Tempeh, a type of fermented soybean cake that originated in Indonesia, is being produced by a growing number of makers, including Tokiwa Foods, a 61-year-old food processor based in Fuchu, western Tokyo.
Schools are adding tempeh to lunches as a result of municipality efforts to encourage greater consumption of local produce.
And Tokiwa Foods' dessert made of tempeh and chocolate has even been declared a local specialty by the Tokyo metropolitan government.
"Tempeh has great potential (in Japan) as a food product," said Makoto Yusaku, president of Tokiwa Foods. "We want to develop more food products that people appreciate."
The company started adapting traditional Indonesian tempeh to suit Japanese palates six years ago.
Its "fresh tempeh" is made by fermenting cooked soybeans with tempeh bacteria extracted from hibiscus and other leaves.
According to Yusaku, tempeh was first introduced in Japan about 25 years ago, and natto makers marketed it as something similar to their primary offerings.
Demand was sluggish initially. But about a decade ago, tempeh again drew attention amid growing interest in health food.
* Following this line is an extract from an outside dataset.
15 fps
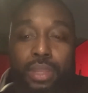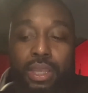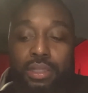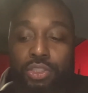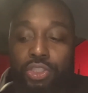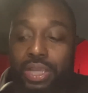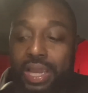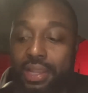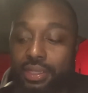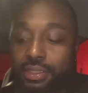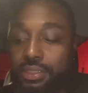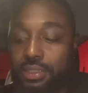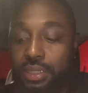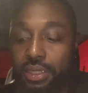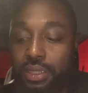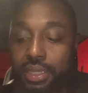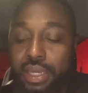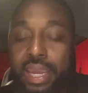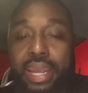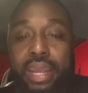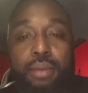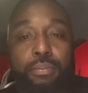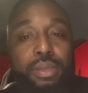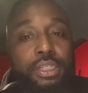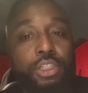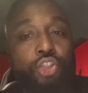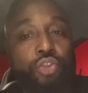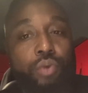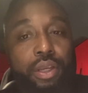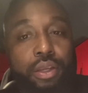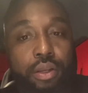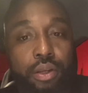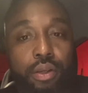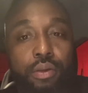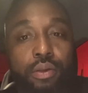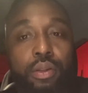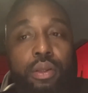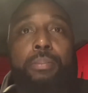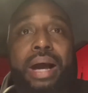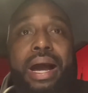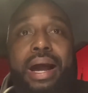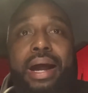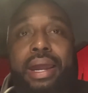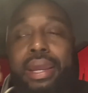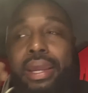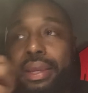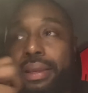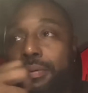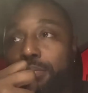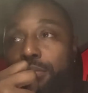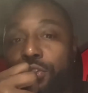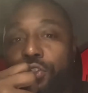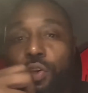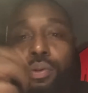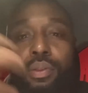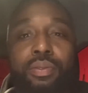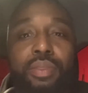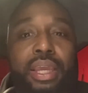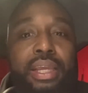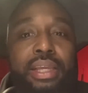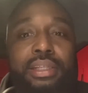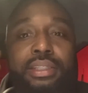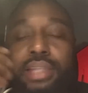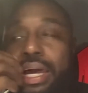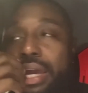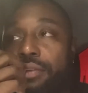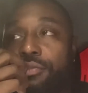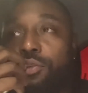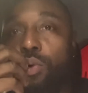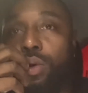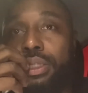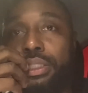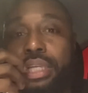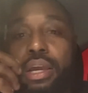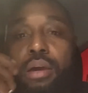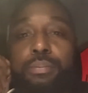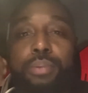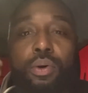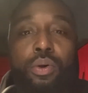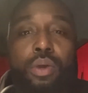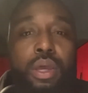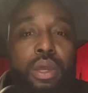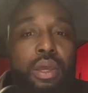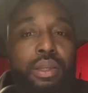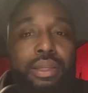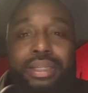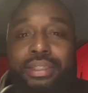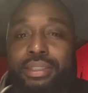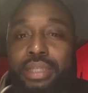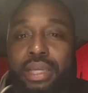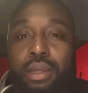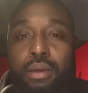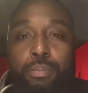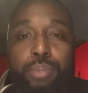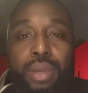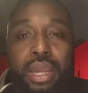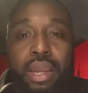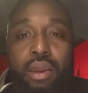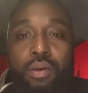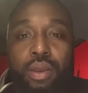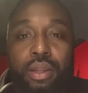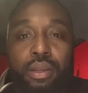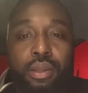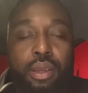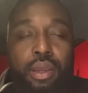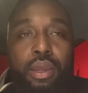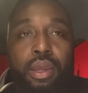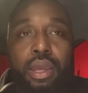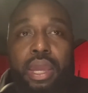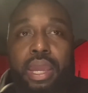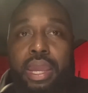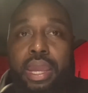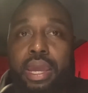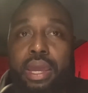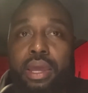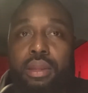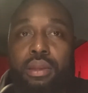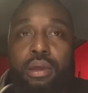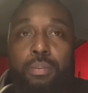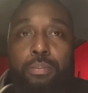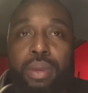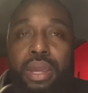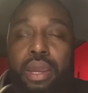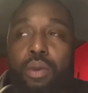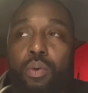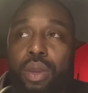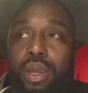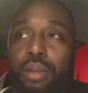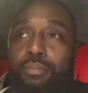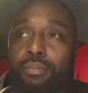jealousy can be triggered by certain things, like, for example, let's say a parent. And a parent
Fresh tempeh is delicious on its own and also goes well with other foods due to its plain flavor.
Building on that characteristic, Tokiwa Foods devised a variety of tempeh products, blending the soft food with ice cream, rice porridge and other ingredients.
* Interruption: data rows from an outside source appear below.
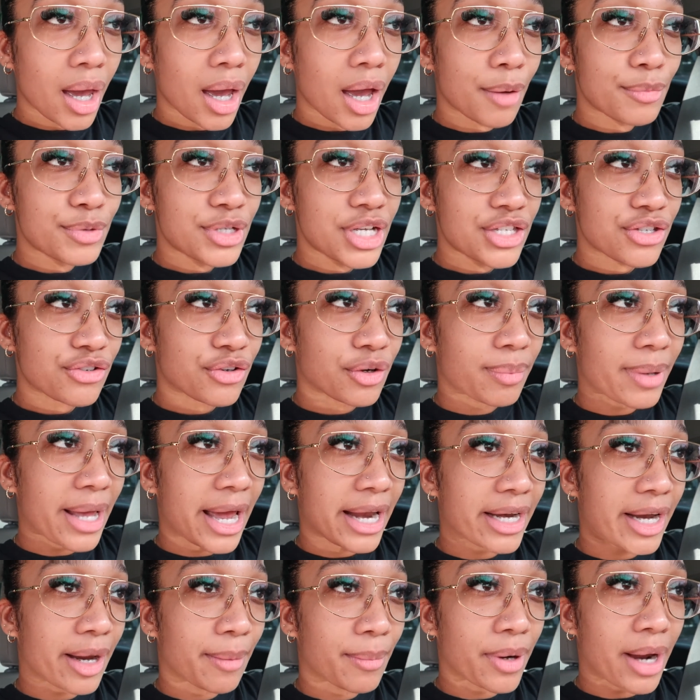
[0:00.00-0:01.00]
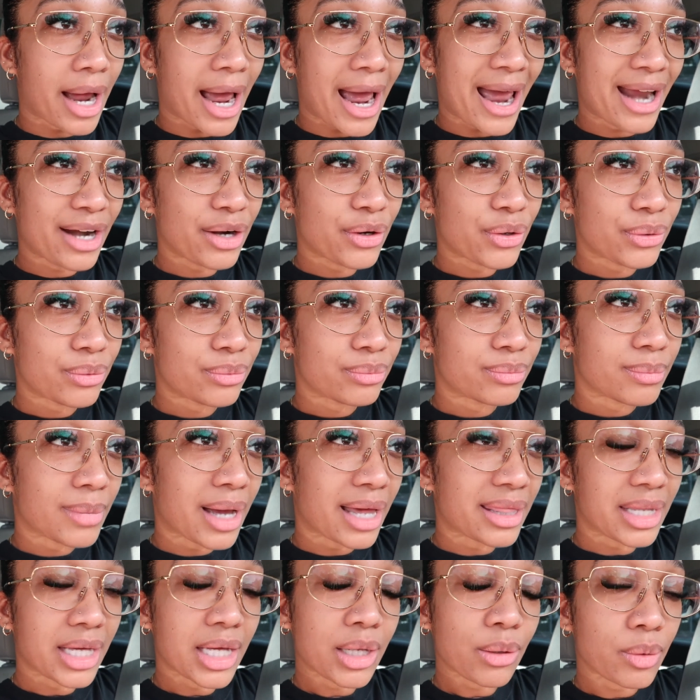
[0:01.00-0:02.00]
I'm just replied yet but I know
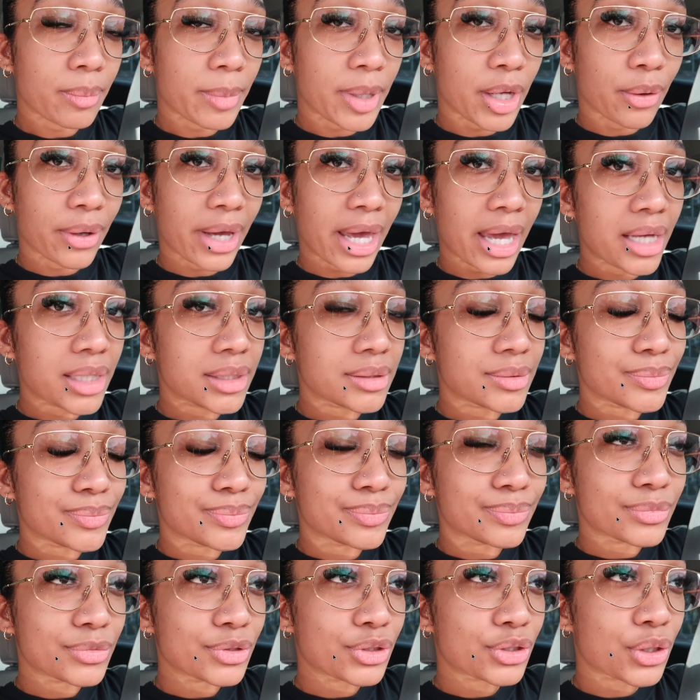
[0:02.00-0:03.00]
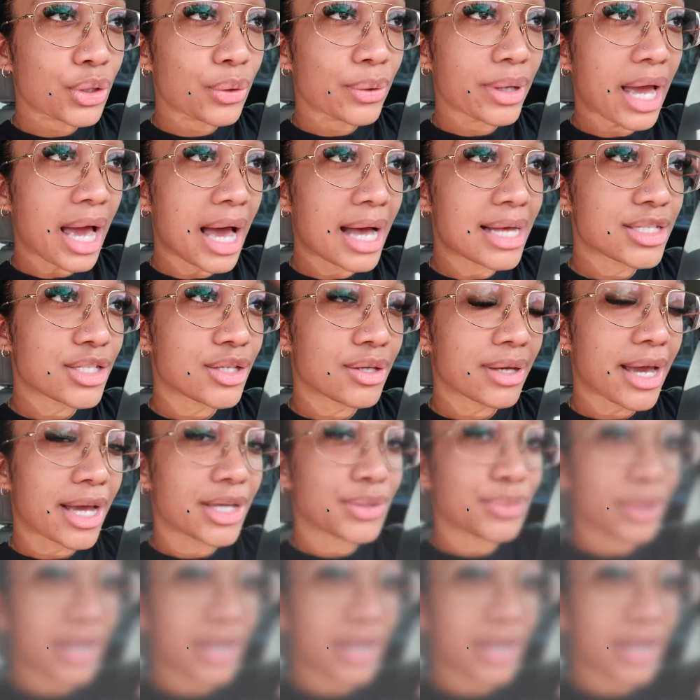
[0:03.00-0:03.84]
I think it'll be okay so yeah I'll see you guys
Especially popular is Tokiwa's soy tempeh chocolate, a freeze-dried tempeh dipped in chocolate.
The company's tempeh is also increasingly used in school lunches. Orders have soared since the product was introduced at a study session for school nutritionists in August 2008.
Sales in the year ending in August are forecast to exceed the record 12.34 million yen ($132,000) set in the year ended August 2005.
In March, a group of school nutritionists visited the Tokiwa Foods factory to see how tempeh is produced.
Yusaku emphasizes his commitment to only using quality ingredients. The company buys soybeans from Hokkaido, Ibaraki and Tochigi prefectures.
In Tokyo's Tama region, which includes Fuchu, it works with producers in Ome, Hamura and Hino.